Depuis la fin de l’ère post-Covid, la filière viticole traverse une crise sans précédent. Environ 266 millions de bouteilles de Champagne ont été expédiées en 2025, soit 60 millions de moins qu’en 2022. Ce chiffre représente également une baisse de 5 millions par rapport à 2024.
Maxime Toubart, président du Syndicat général des vignerons, souligne que « tous les pays sont en baisse, mais l’Europe résiste mieux ». Le marché français reste solide, représentant 44 % des ventes, soit 114 millions de cols. Malgré cela, le chiffre d’affaires atteint 5,7 milliards, ce qui permet de garder le cap.
La crise des expéditions est multifactorielle. Les raisons géopolitiques, comme les taxes américaines imposées par le président Trump, jouent un rôle important. De plus, le contexte économique mondial actuel n’aide pas. Maxime Toubart déclare : « Le champagne n’aime ni les crises, ni les guerres ». La filière viticole française est donc essorée.

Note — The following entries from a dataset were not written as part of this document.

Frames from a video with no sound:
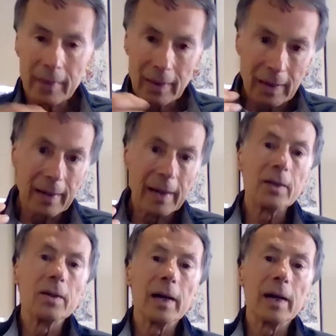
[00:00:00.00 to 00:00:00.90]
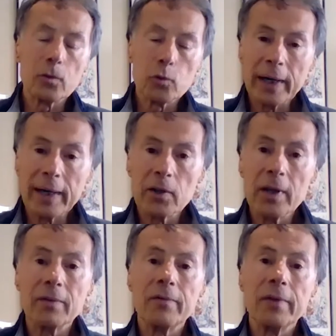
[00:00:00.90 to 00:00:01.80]
I try to
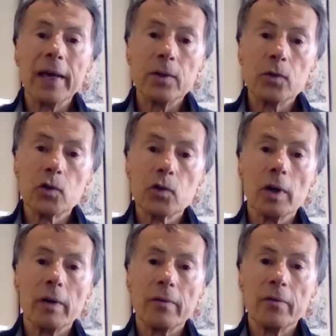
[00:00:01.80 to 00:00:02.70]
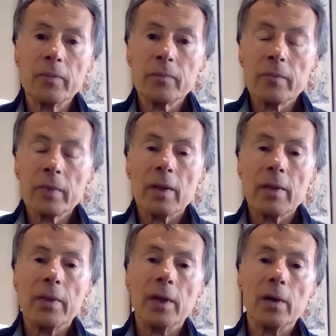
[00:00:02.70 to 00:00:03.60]
take advantage of
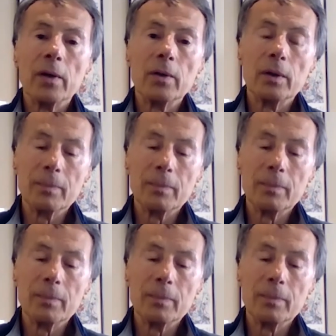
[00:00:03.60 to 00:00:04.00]
theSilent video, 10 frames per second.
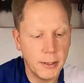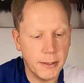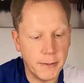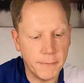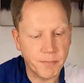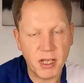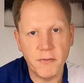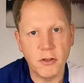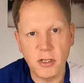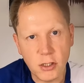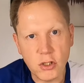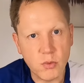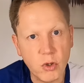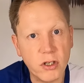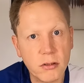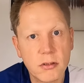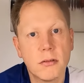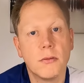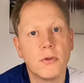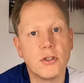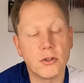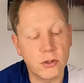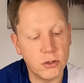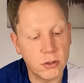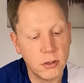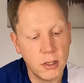other than it just works, which is good.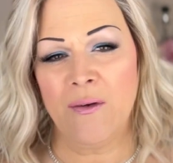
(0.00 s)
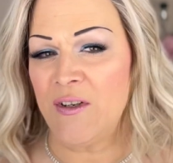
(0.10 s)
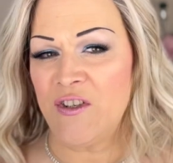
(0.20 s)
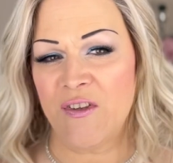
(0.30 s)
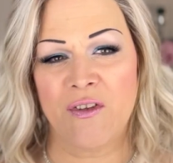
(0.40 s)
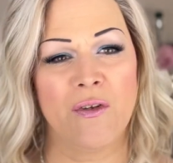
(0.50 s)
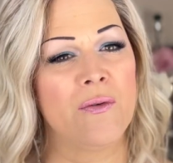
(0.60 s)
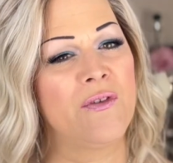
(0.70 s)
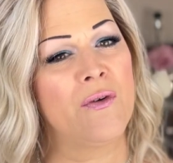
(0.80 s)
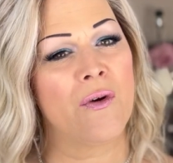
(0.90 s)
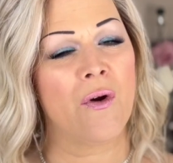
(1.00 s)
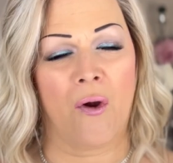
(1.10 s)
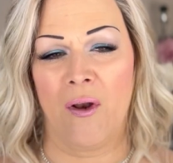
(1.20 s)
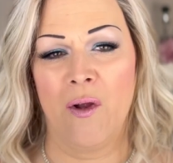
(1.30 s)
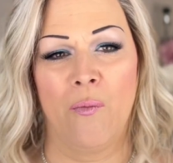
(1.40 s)
can just use your
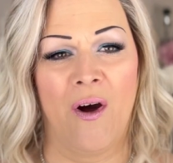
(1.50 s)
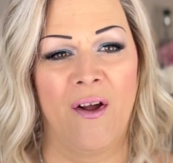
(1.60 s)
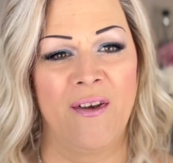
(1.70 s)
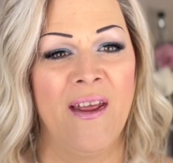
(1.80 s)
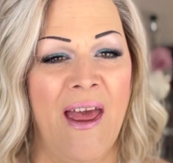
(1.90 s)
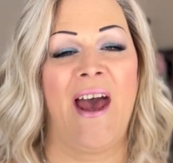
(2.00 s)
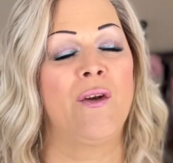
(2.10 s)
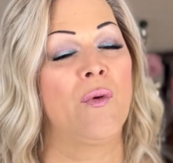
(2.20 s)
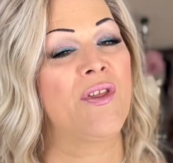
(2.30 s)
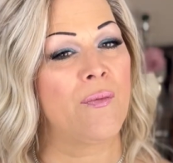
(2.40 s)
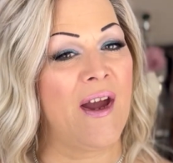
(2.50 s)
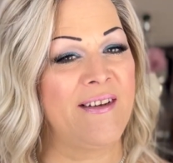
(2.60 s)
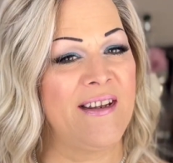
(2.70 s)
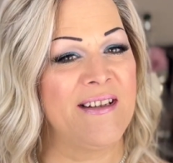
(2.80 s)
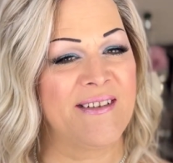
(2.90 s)
curling wand, and with the right
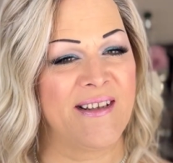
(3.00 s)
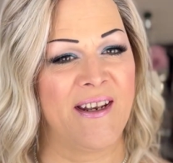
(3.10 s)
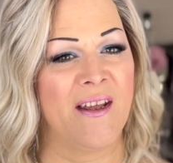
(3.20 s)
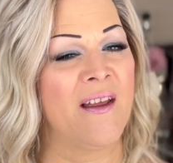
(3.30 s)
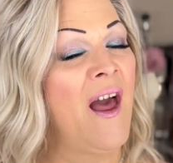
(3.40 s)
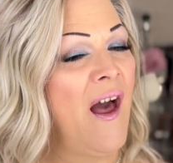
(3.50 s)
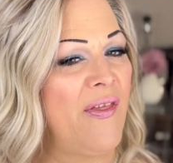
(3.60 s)
heat setting,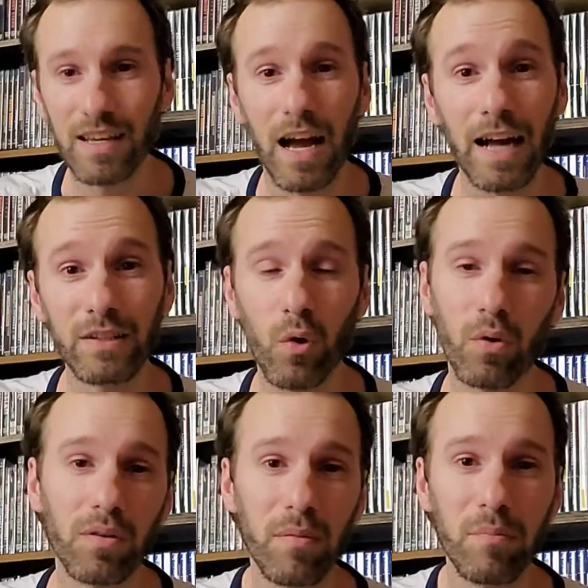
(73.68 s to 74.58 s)
I
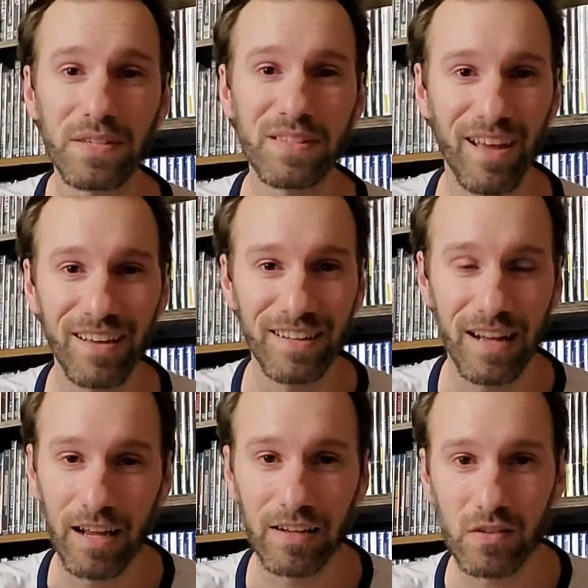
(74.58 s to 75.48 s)
totally missed the ending.
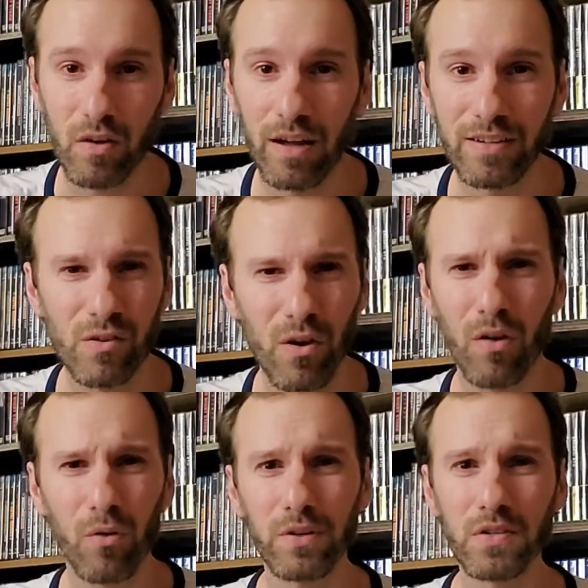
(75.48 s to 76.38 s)
I, I, saw, I saw
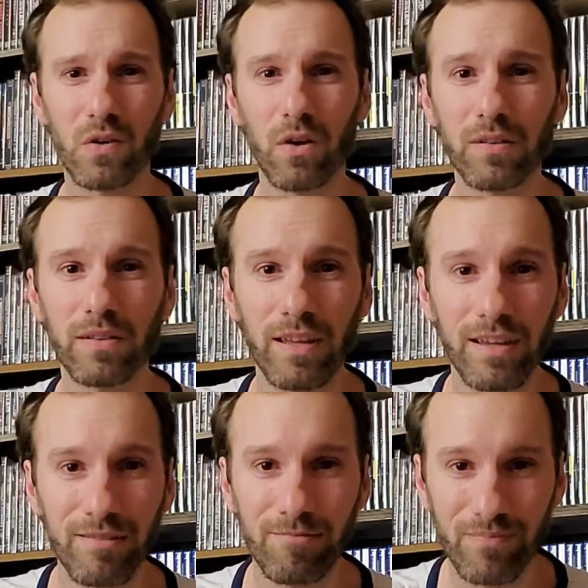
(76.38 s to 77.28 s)
Otis on,
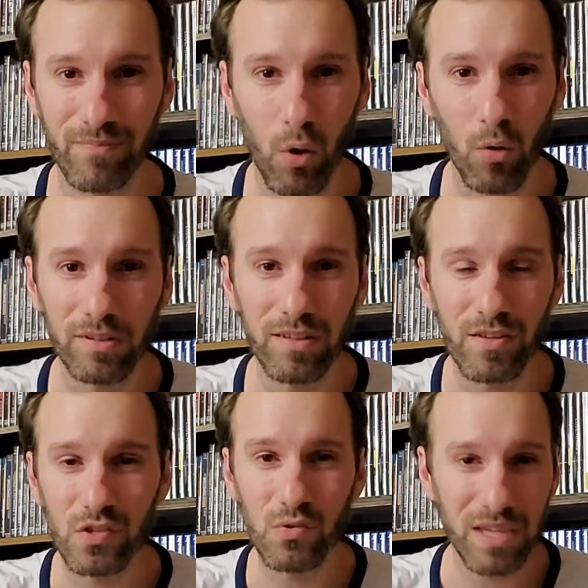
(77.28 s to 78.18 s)
like, holding the
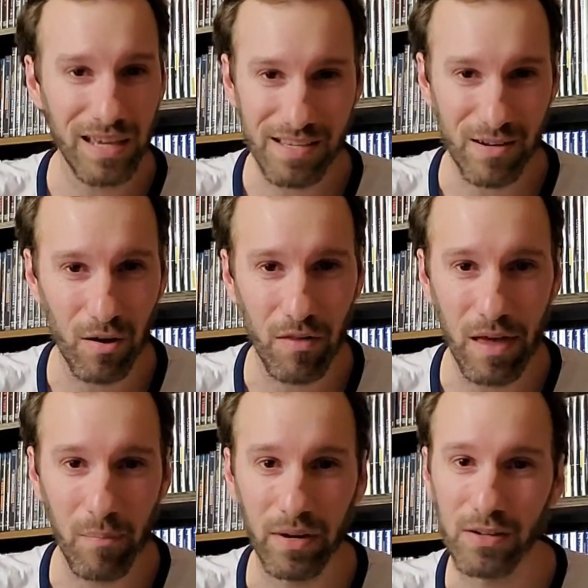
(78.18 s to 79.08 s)
suitcase and all
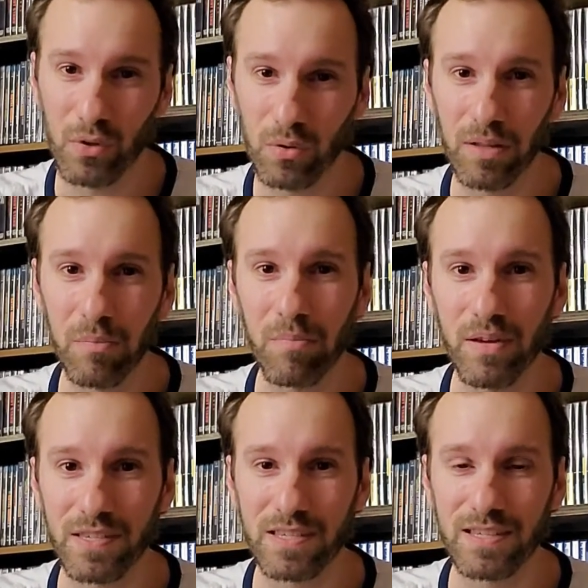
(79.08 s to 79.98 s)
that, but I totally
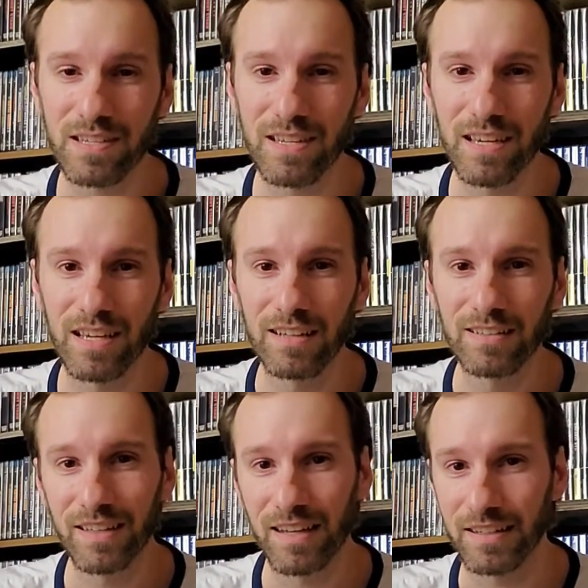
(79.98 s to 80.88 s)
missed
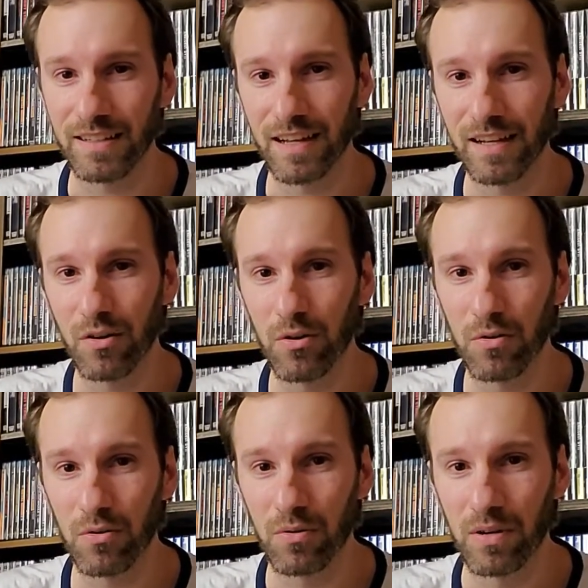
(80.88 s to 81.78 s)
the ending. I
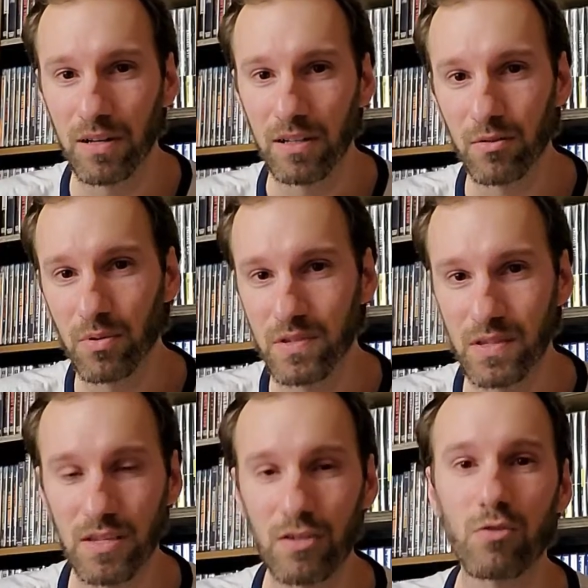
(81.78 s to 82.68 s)
know there was
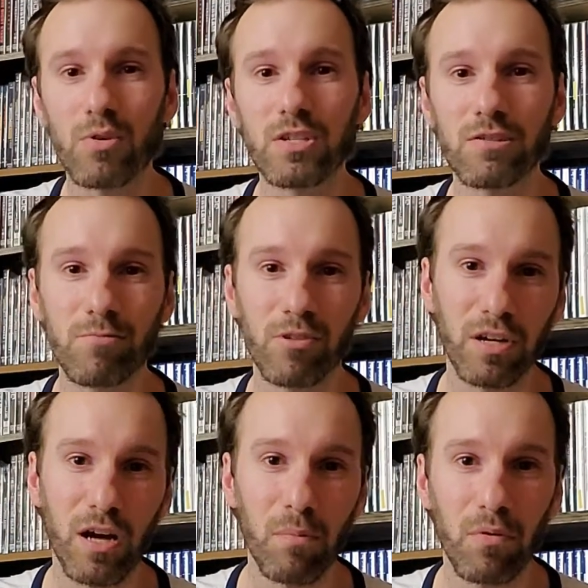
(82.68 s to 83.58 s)
a situation where a
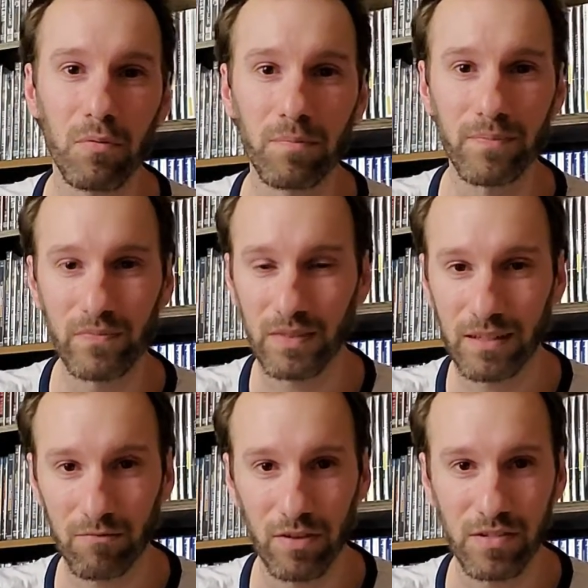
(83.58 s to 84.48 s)
couple
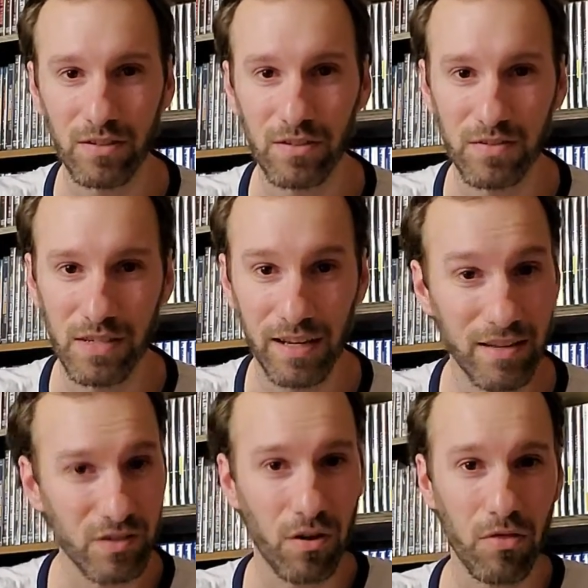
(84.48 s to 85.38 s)
wrestlers, I
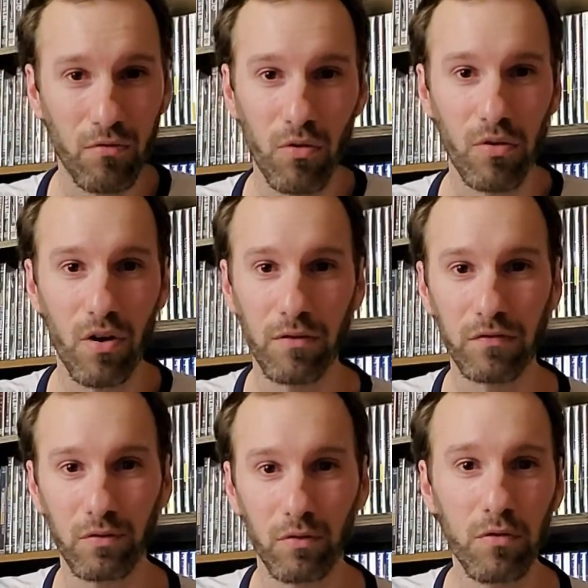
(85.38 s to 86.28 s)
guess, got thrown off
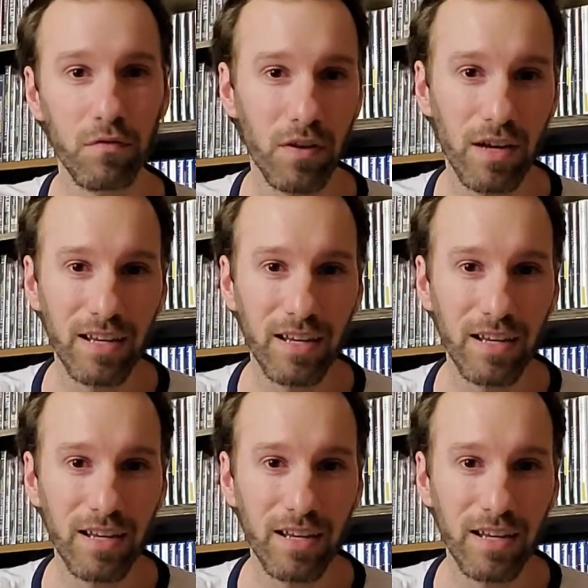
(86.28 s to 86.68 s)
the roof.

Cependant, Toubart reste optimiste. Il affirme que « nous aurons toujours besoin de champagne », car celui-ci est synonyme de célébration et de fête. Néanmoins, une tendance inquiétante émerge : les jeunes consomment de moins en moins de champagne.
Le début de l’année a été marqué par l’instauration du Dry January, ce qui a des répercussions sur la consommation de champagne. Maxime Toubart note que « ce n’est pas un phénomène qu’on découvre », mais que ce mois sans alcool a un impact réel sur le commerce. Les jeunes font de plus en plus attention à leur consommation.
Depuis dix ans, une courbe de consommation en baisse se dessine, incitant la filière à réfléchir à de nouvelles stratégies. Il est essentiel de s’adapter aux nouvelles habitudes de consommation pour maintenir la vitalité du marché.
Pour contrer cette tendance, l’ouverture de nouveaux marchés, notamment en Amérique du Sud, pourrait être une solution. L'accord de libre-échange entre l'UE et les pays du Mercosur représente une opportunité. Les accès bilatéraux signés pourraient permettre de réduire les droits de douane, qui varient de 16 à 35 % selon les pays.
Cette réduction des coûts pourrait offrir un potentiel de développement significatif pour toute la filière viticole. L'exploration de nouveaux marchés est donc une voie à envisager pour relancer les ventes de champagne.
La filière viticole française fait face à des défis importants, mais elle possède des atouts indéniables. La nécessité d’adapter les stratégies de vente et d’explorer de nouveaux marchés sera cruciale pour l'avenir. Le champagne, symbole de célébration, continuera d'être apprécié, mais il faudra s’adapter aux nouvelles tendances de consommation.